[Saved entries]
+ + + +
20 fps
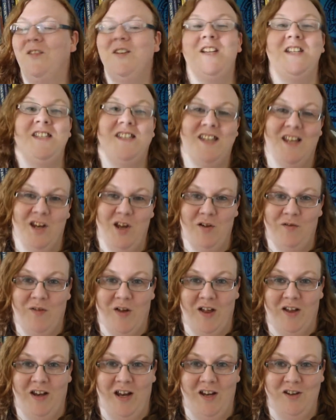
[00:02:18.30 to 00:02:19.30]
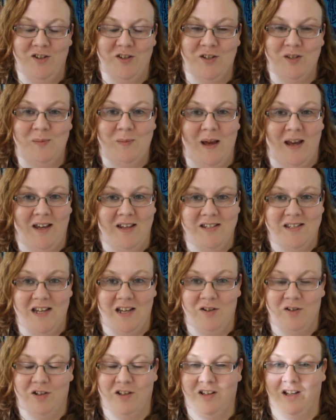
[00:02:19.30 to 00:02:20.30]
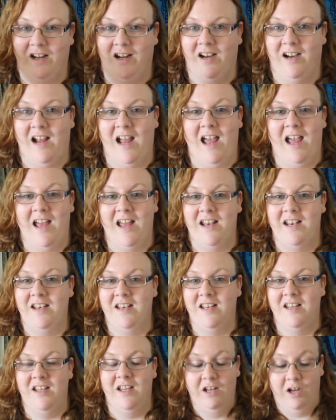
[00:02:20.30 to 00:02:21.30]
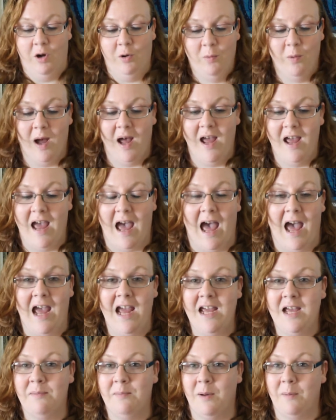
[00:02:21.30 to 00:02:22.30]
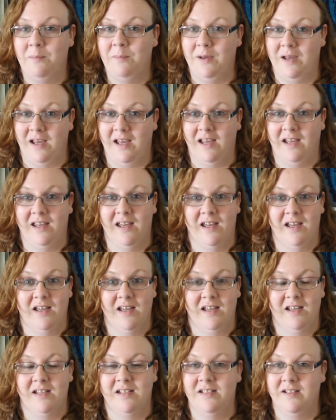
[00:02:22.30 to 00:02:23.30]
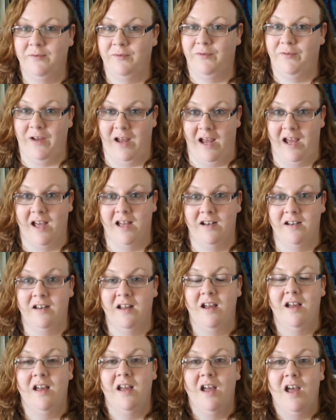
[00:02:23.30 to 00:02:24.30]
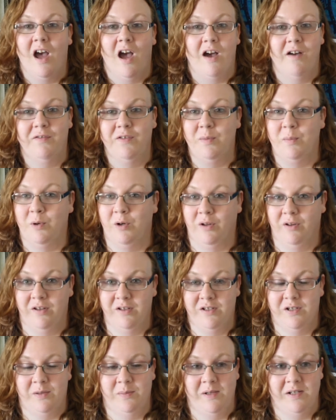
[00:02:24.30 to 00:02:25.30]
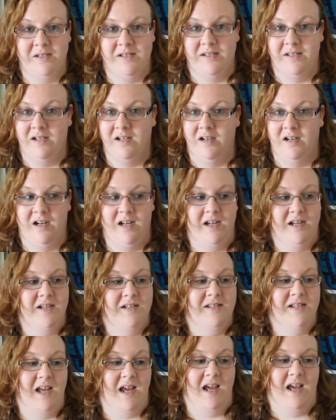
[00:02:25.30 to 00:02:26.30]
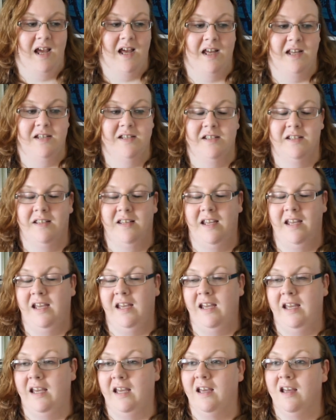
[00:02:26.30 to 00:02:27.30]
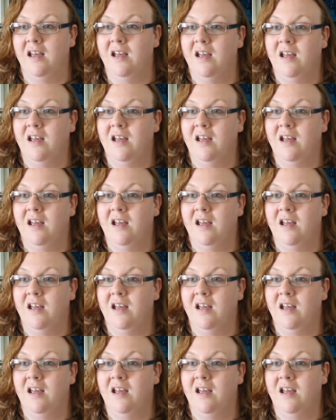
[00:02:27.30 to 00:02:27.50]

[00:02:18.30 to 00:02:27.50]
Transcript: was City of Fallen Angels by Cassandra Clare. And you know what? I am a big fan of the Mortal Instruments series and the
+ + + +
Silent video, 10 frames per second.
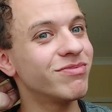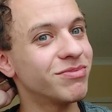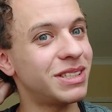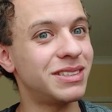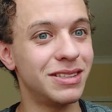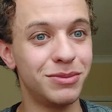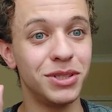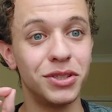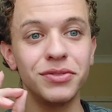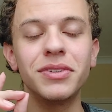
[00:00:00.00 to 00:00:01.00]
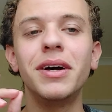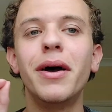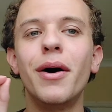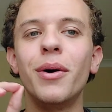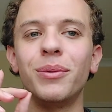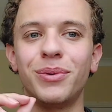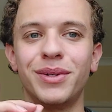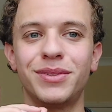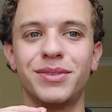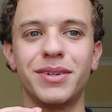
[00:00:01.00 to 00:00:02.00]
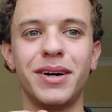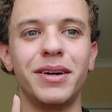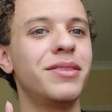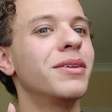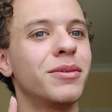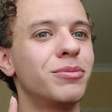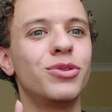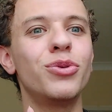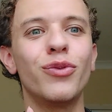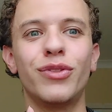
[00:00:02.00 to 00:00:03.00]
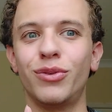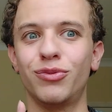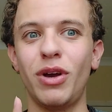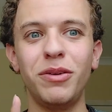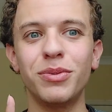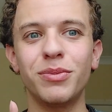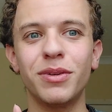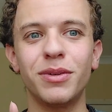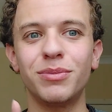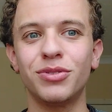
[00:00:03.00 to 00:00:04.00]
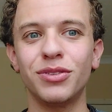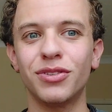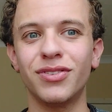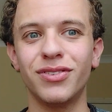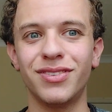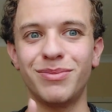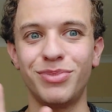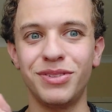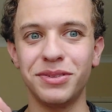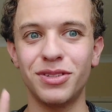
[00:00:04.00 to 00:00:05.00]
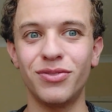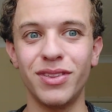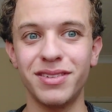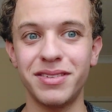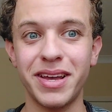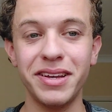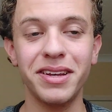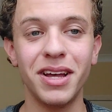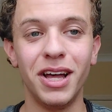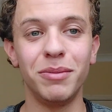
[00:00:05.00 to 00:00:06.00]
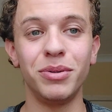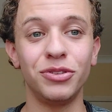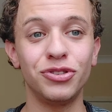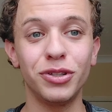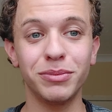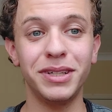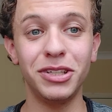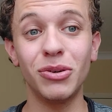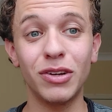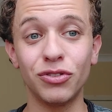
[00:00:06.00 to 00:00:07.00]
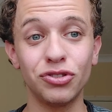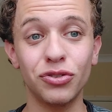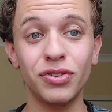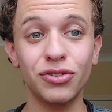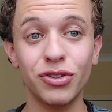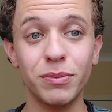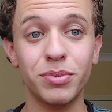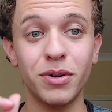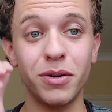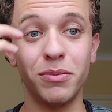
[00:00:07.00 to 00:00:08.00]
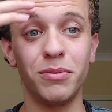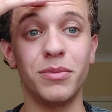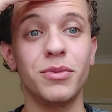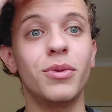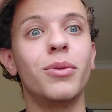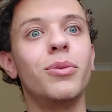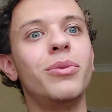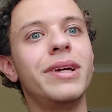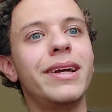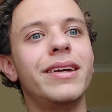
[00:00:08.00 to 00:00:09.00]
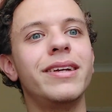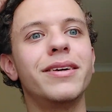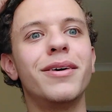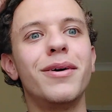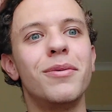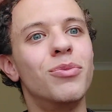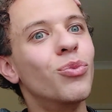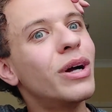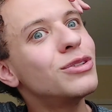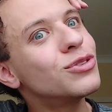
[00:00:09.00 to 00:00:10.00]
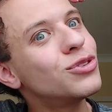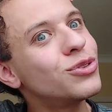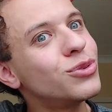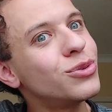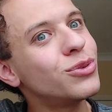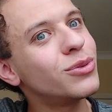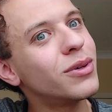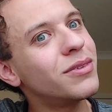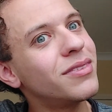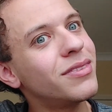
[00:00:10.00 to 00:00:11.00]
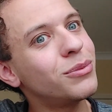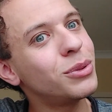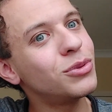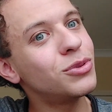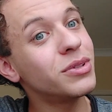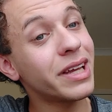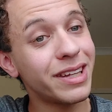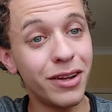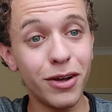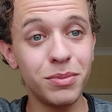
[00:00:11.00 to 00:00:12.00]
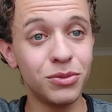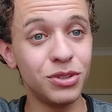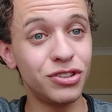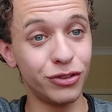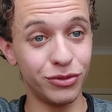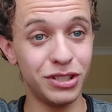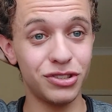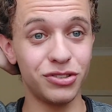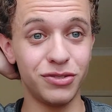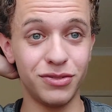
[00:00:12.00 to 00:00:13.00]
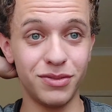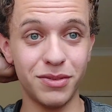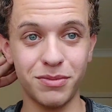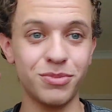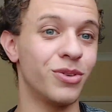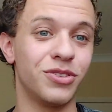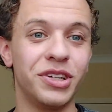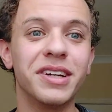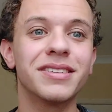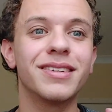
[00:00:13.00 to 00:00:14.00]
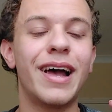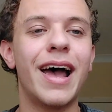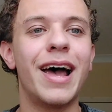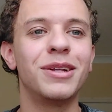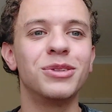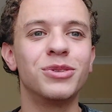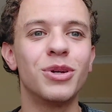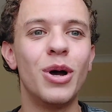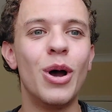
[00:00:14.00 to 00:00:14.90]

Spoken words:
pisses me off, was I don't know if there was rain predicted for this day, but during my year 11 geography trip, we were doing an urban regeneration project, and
+ + + +
* _TASK PROMPT_:
I'd like the lines above repeated exactly, from the one that contains "[00:02:19.30 to 00:02:20.30]" through the one that contains "Transcript: was City", with no pictures.

* _EXERCISE RESULT_:
[00:02:19.30 to 00:02:20.30]
[00:02:20.30 to 00:02:21.30]
[00:02:21.30 to 00:02:22.30]
[00:02:22.30 to 00:02:23.30]
[00:02:23.30 to 00:02:24.30]
[00:02:24.30 to 00:02:25.30]
[00:02:25.30 to 00:02:26.30]
[00:02:26.30 to 00:02:27.30]
[00:02:27.30 to 00:02:27.50]

[00:02:18.30 to 00:02:27.50]
Transcript: was City of Fallen Angels by Cassandra Clare. And you know what? I am a big fan of the Mortal Instruments series and the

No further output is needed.